··· MATERIAL PROVIDED

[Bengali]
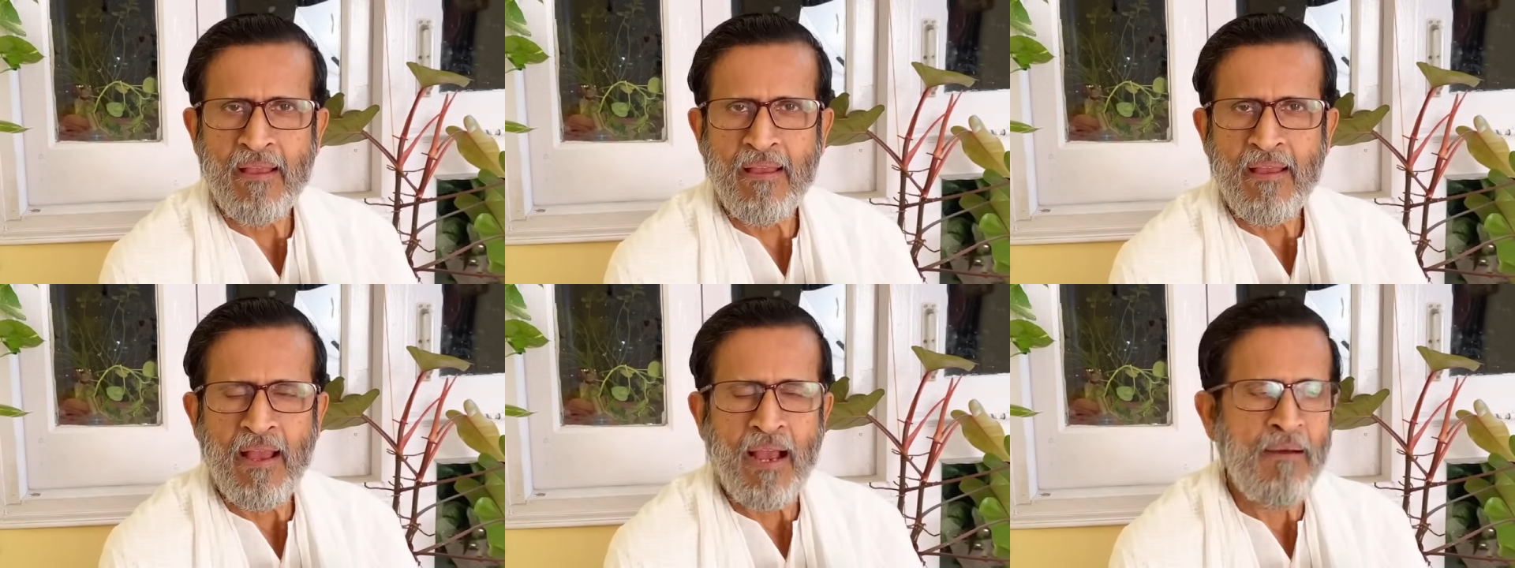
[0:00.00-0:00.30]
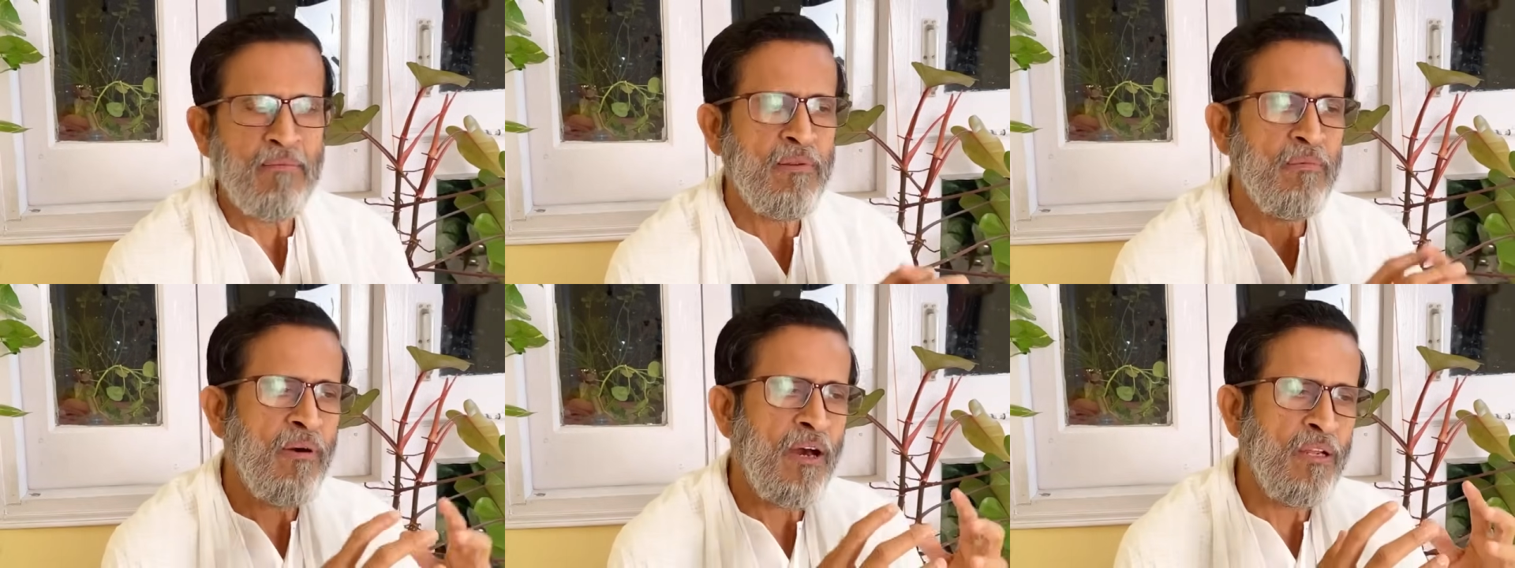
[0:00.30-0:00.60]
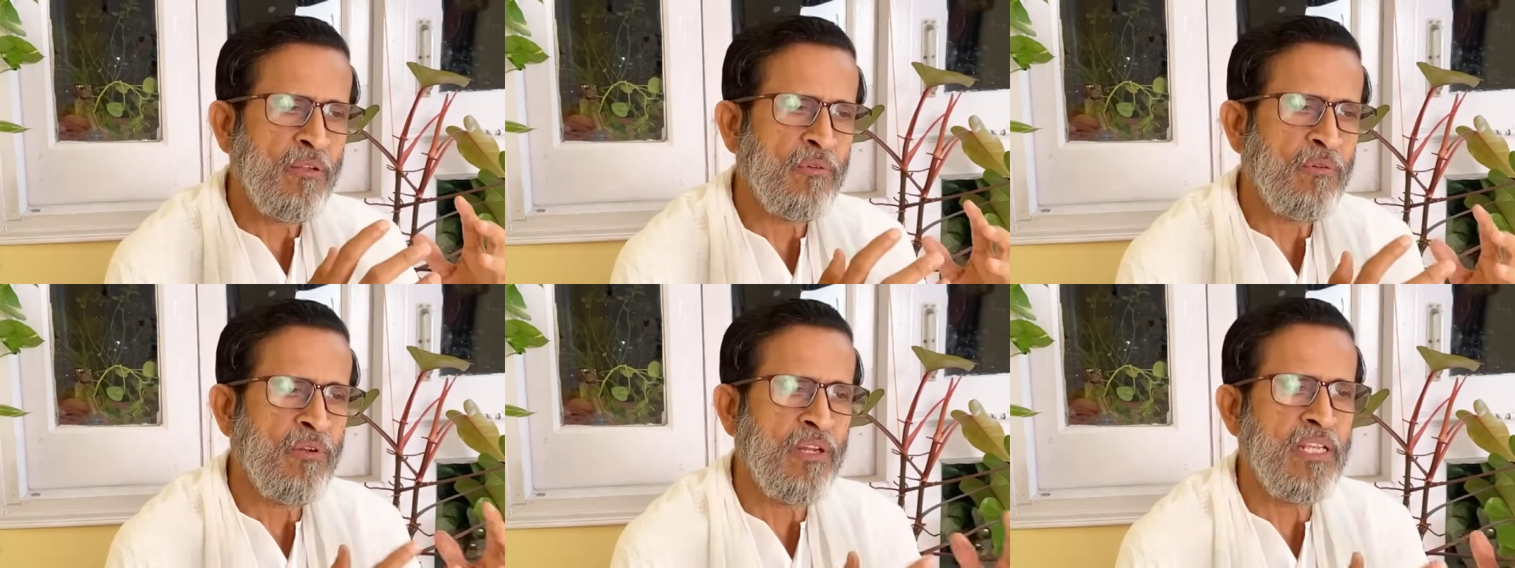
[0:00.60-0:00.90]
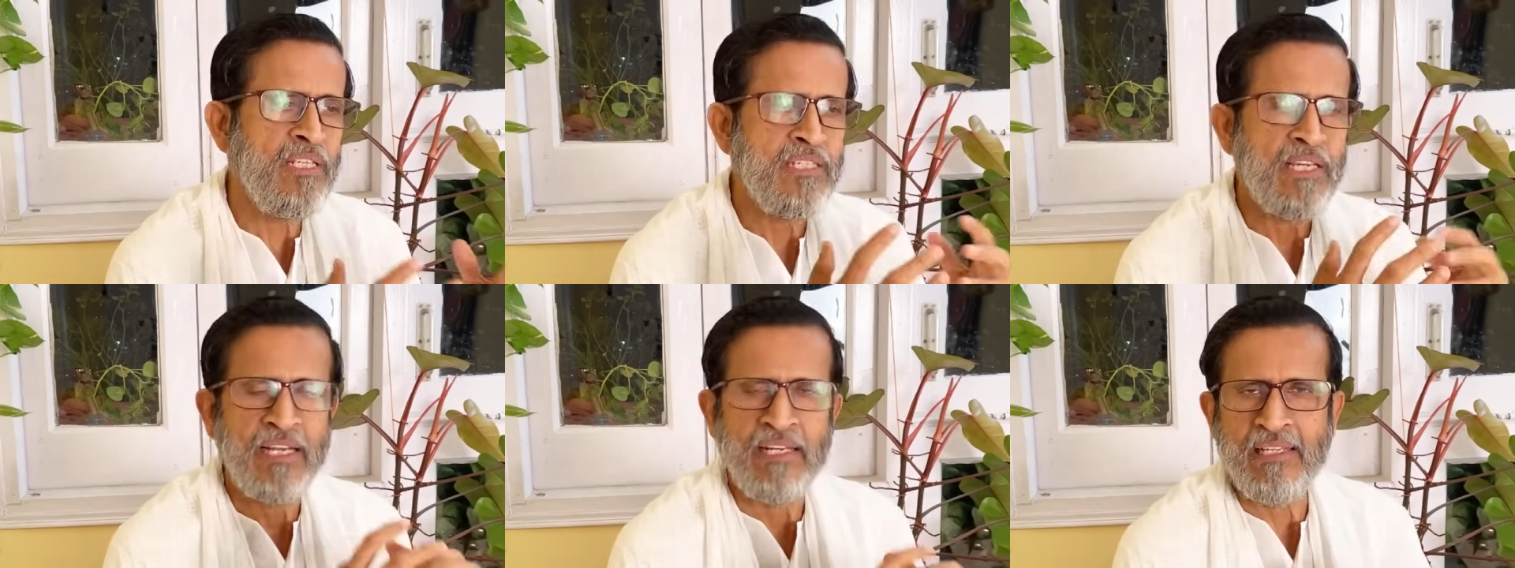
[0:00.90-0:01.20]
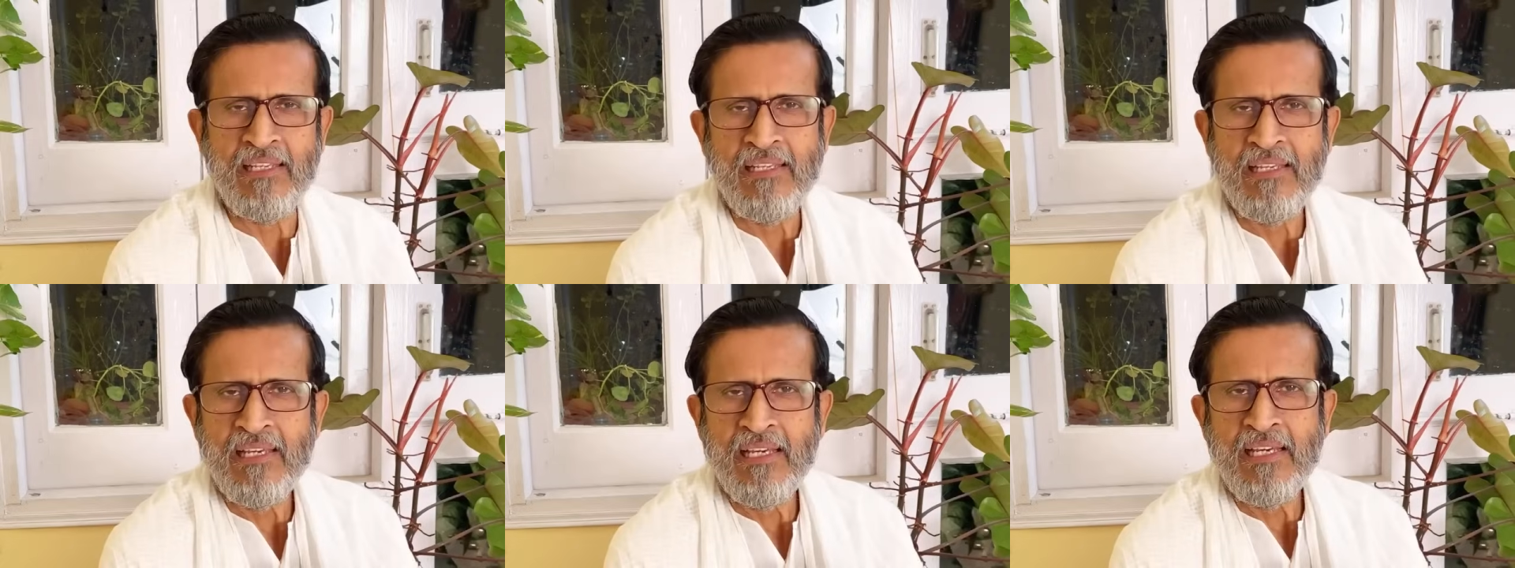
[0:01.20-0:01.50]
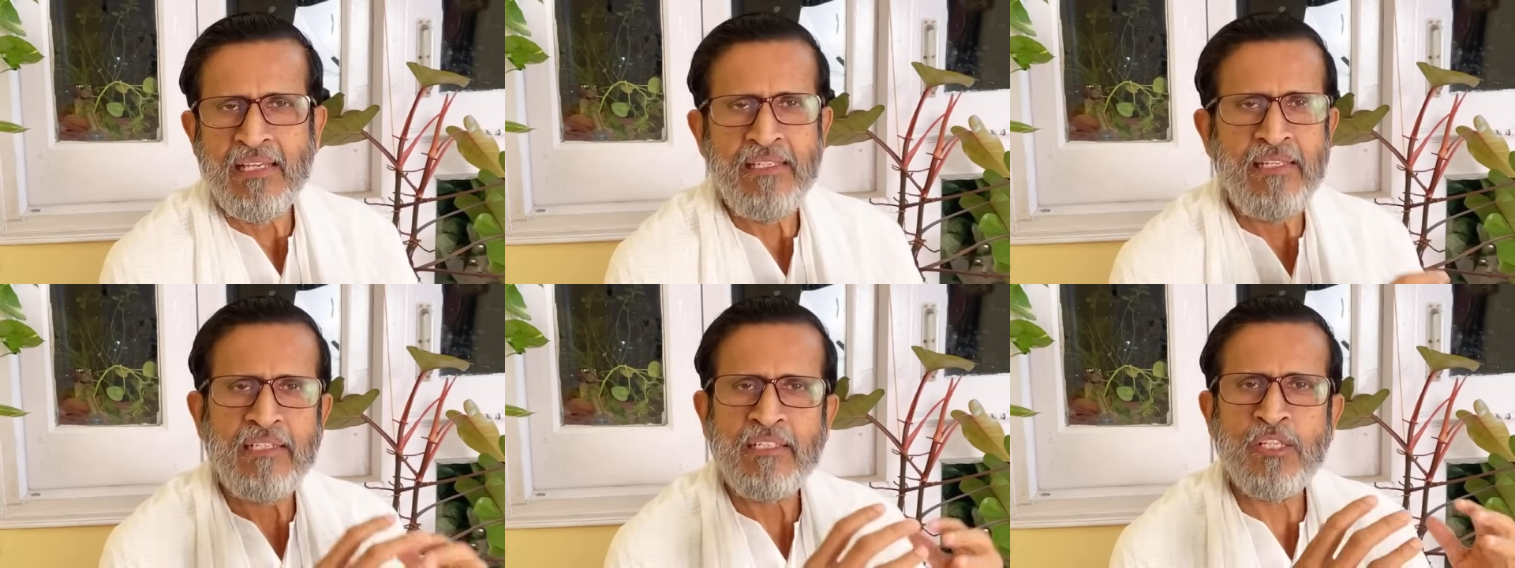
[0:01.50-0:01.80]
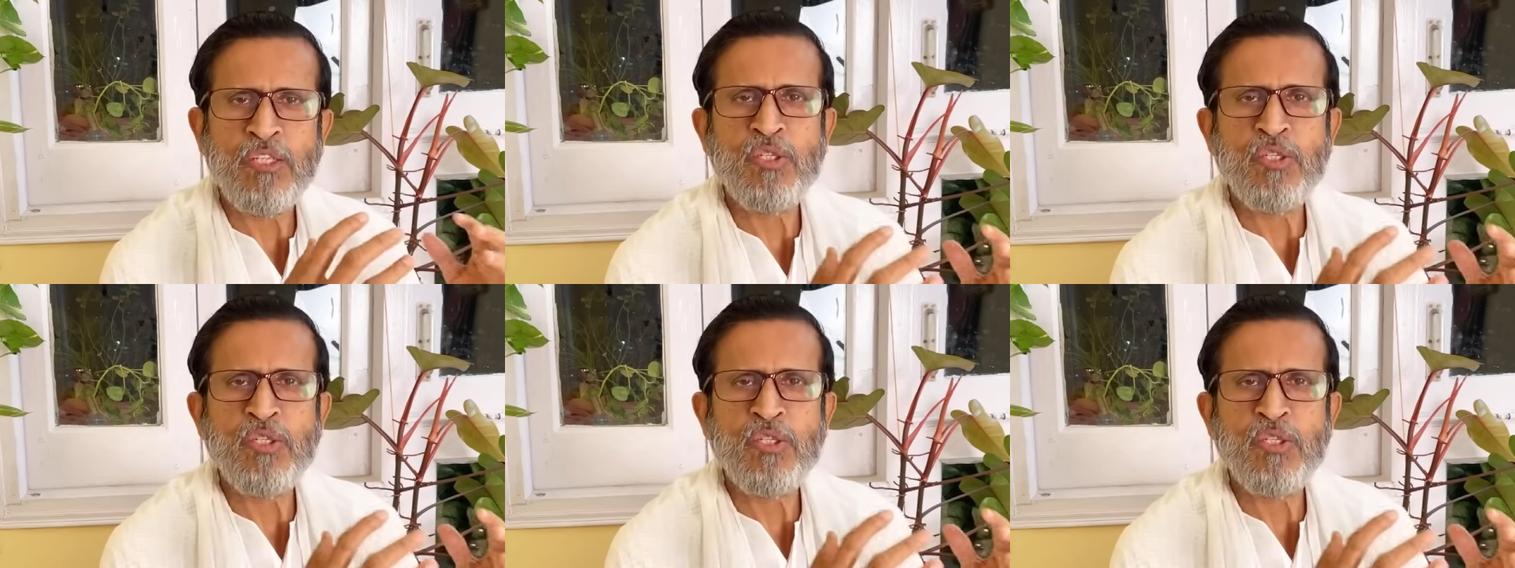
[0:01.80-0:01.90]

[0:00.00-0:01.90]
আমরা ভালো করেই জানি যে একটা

······

# DIRECTIONS
The reply should hold every record, unchanged, and no pictures.

# RESULT OF THE TASK
[Bengali]
[0:00.00-0:00.30]
[0:00.30-0:00.60]
[0:00.60-0:00.90]
[0:00.90-0:01.20]
[0:01.20-0:01.50]
[0:01.50-0:01.80]
[0:01.80-0:01.90]

[0:00.00-0:01.90]
আমরা ভালো করেই জানি যে একটা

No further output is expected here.